### Records to use

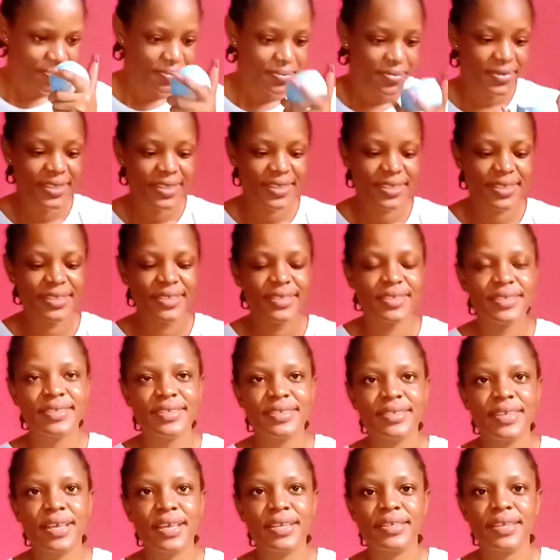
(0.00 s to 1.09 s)
This
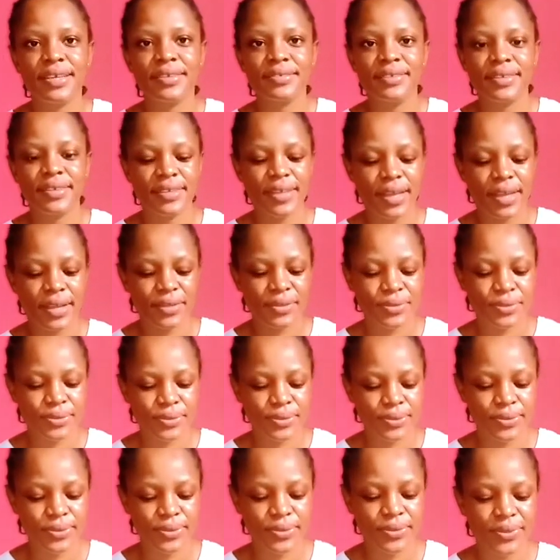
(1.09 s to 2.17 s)
is scented
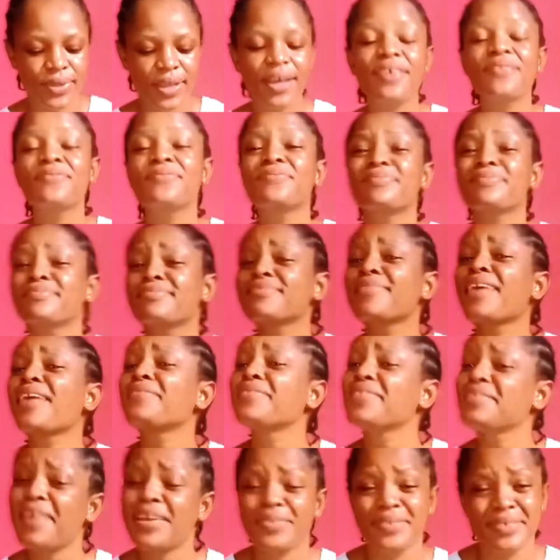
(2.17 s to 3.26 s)
candle. I've
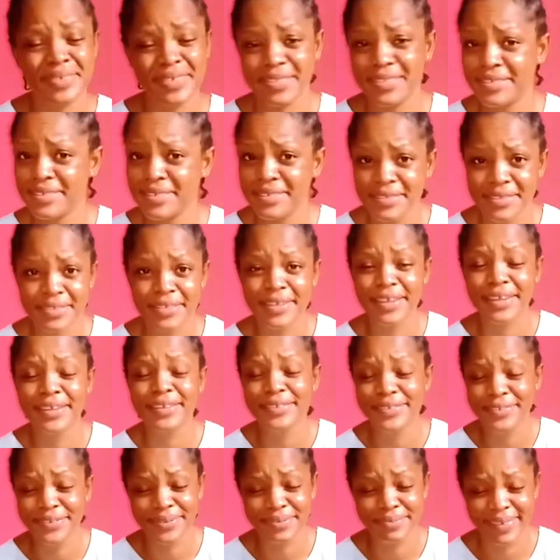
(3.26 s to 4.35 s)
never used the scented
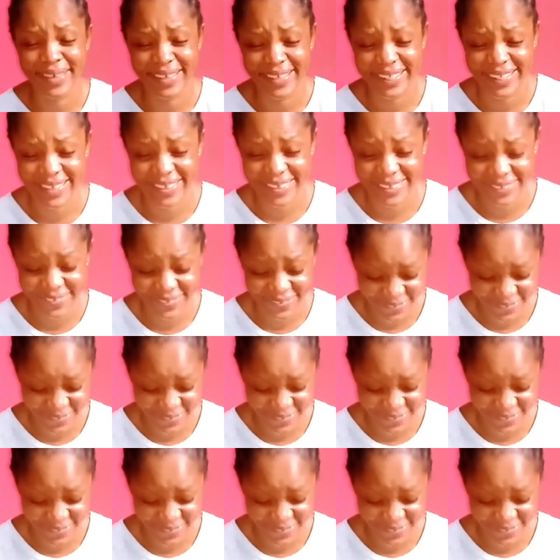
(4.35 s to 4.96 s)
candle, by the way.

### Your objective
Each line of the data above should be reproduced without alteration, and no picture should appear in the copy.

### Finished exercise
(0.00 s to 1.09 s)
This
(1.09 s to 2.17 s)
is scented
(2.17 s to 3.26 s)
candle. I've
(3.26 s to 4.35 s)
never used the scented
(4.35 s to 4.96 s)
candle, by the way.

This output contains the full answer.